Manager Mike Scioscia and his players have been outspoken in support of Hamilton, but the club also has removed his oversized photo from the outside of Angel Stadium for this season, taking him out of the group of six star players annually honored. His locker in the clubhouse is temporarily occupied by new second baseman Johnny Giavotella during the weekend exhibition series.
“We’re all thinking about Josh and praying for him,” Angels third baseman David Freese said. “But when it comes time to play ball, we’re worried about who’s in this clubhouse. Not having a talent like Josh when he’s rolling is huge, but there’s a group of guys in here that are determined to get it done and win the division again.”
Hamilton was the first pick in the 1999 amateur draft out of Athens Drive High School in Raleigh, North Carolina, but his surge through the minors was sidetracked by substance abuse beginning in 2001.
He barely played baseball for four years, but found stability off the field with sobriety counseling, a wife and a family that now includes four children.

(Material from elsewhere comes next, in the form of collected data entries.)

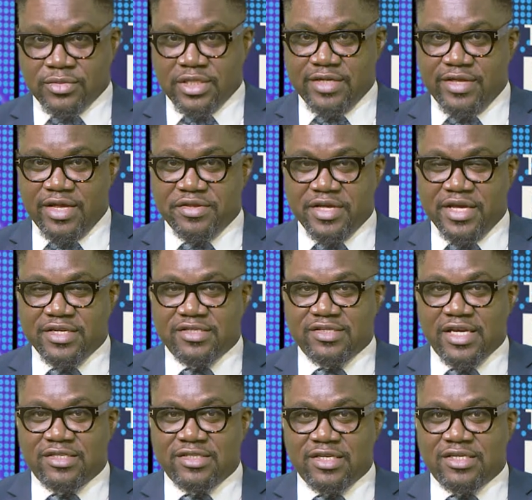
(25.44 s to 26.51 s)
that the
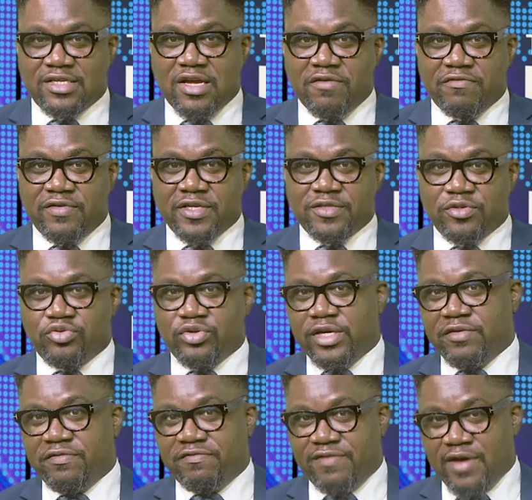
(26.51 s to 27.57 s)
incessant conflicts
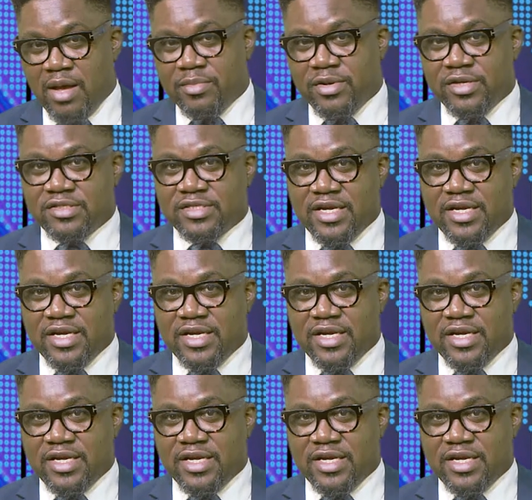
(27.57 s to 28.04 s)
between farmers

A year after resuming his career in the minors, he ended up in 2007 with the Reds, getting a long standing ovation when he made his major league debut. He had 19 homers and 47 RBIs as a rookie, and Cincinnati traded him to Texas in the offseason.
He was an immediate hit with the Rangers, leading the league with 130 RBIs and earning a starting spot in the All-Star game in 2008. He won the AL batting title in 2010, and he was selected the AL Championship Series MVP while leading the Rangers to their first World Series appearance.
But even during his success, Hamilton had problems. He acknowledged a relapse in early 2009 after he was photographed getting drunk in a bar in Arizona, and he held a news conference in 2012 to apologize for another night of drinking.
After playing in a second World Series in 2011, Hamilton had a career-best 43 homers and 128 RBIs in 2012 despite injury problems and a late-season slide.
The Angels risked an enormous contract on Hamilton to add his left-handed bat behind Mike Trout and Albert Pujols, but Hamilton has provided only short stretches of the world-class hitting expected – and now he has become the distraction long feared by the contract’s detractors.
“This is a disappointing moment, make no mistake,” Dipoto said. “We’ll move forward, we’ll make the best of it, and we’ll try to find and reach a conclusion that makes sense for all involved. That will happen when it happens. We’re in no rush. Josh is going to start on the disabled list, and we’ll take it day by day.”